CINÉMA

« Capri-Révolution » – La lutte des classes

Mario Martone revient avec un long métrage qui se déroule sur l’île sauvage de Capri. Entre les falaises rocheuses et le miroitement de la méditerranée, une réelle confrontation idéologique s’empare de l’île brulante.

Lucia (Marianna Fontana), seule fille d’une famille de bergers et d’agriculteurs, passe ses journée à dévaler les pentes de son île natale pour faire prêtre son troupeau. Elle s’occupe de son père mourant et subit la leçon de morale permanente de ses frères, sous le silence condamné de sa mère. Tout est là pour illustrer le schéma familial traditionnel et patriarcal d’une famille italienne du début XXème siècle, appartenant à la classe sociale inférieure. Inférieure du moins à tous ceux qui entrent en jeu. Le jeune médecin Carlo (Antonio Folletto) est un jeune révolutionnaire aux idées très arrêtées. Et Seybu (Reinout Scholten van Aschat), peintre venu d’Europe du nord avec d’autres artistes qui se livrent sans aucune gênes à des pratiques libres, nudistes, complètement contraires à l’atmosphère sévère qu’inspirent les locaux. Lucia fait le lien entre ces notions d’art, de patrie, de questionnements humains qui secouent l’île à la veille de la Première Guerre Mondiale.

Un regard trop extérieur

Le défi aurait pu être relevé. Cette jeune bergère fougueuse qui n’accepte pas sa condition ni son mariage forcé et qui se laisse tenter par le “diavolo” et par la liberté si passionnante qu’il dégage. Lucia s’éloigne de sa famille et entame une relation libre avec le peintre Seybu et son groupe. Elle est complètement intégrée et participe aux projets de la petite communauté. Cette dernière n’est pas assez approfondie et apparait aux yeux du spectateur comme elle apparait aux yeux des habitants de l’île : un groupe de nudiste qui bronze au soleil et qui se lance dans des installations illuminés. La seule scène qui aurait pu donner un sens réel à l’ambition humaine et artistique de ces européens bourgeois est la longue discussion entre Seybu et le docteur Carlo.
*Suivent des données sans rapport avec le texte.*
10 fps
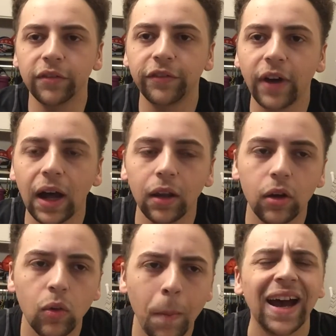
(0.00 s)

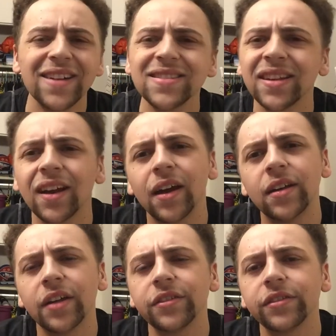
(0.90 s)
follow. I just think
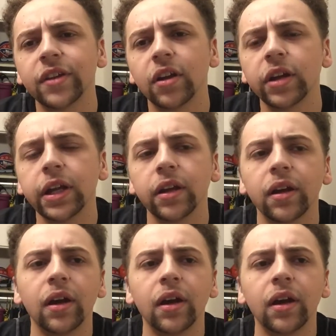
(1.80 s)
unnecessary.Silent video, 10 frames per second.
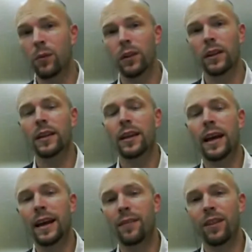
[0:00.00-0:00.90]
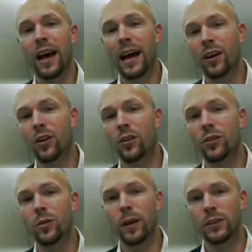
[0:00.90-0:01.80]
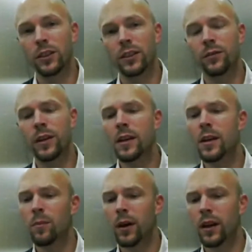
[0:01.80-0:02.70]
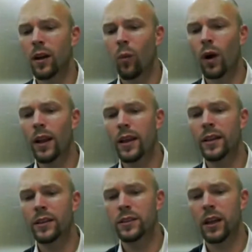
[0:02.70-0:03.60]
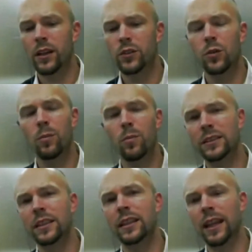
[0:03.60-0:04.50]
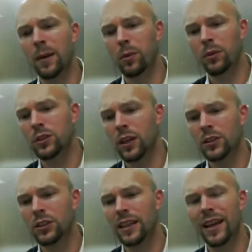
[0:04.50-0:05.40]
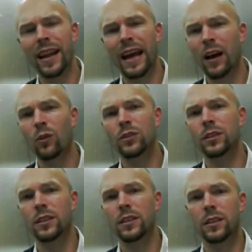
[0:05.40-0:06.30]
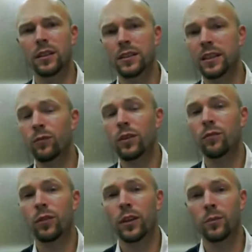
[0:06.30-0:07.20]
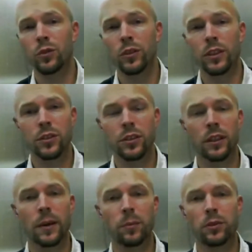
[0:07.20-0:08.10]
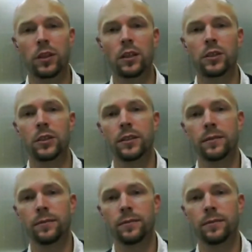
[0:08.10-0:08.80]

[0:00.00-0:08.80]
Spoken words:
really have not heard too much of. But what is a tumescent liposuction, and how is it different from traditional liposuction?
Les deux hommes sont du même monde, éduqués, élitistes, mais partagent des opinions très différentes concernant le rôle de l’être humain dans l’espace temps qui lui est donné. Selon Carlo, il doit faire changer le monde par ses actions, d’où sa pensée révolutionnaire. Selon Seybu, il peut faire changer le monde par sa manière de se considérer dans cet espace temps, et cela passe par l’art qui est le reflet de l’essence même de ce que nous sommes. Un discours intéressant, mais qui ne soulève que questions sur questions, et ce n’est malheureusement pas le personnage de Lucia, partagé et déboussolé qui pourra apporter des réponses. Cette dernière est à la fois révolutionnaire et libre, et ne sait faire son choix entre ces chemins. Elle suivra finalement le sien et fuira son île natale. A la fois féministe et très catégorisante, l’oeuvre de Mario Martone laisse le doute planer sur des questions toujours très actuelles.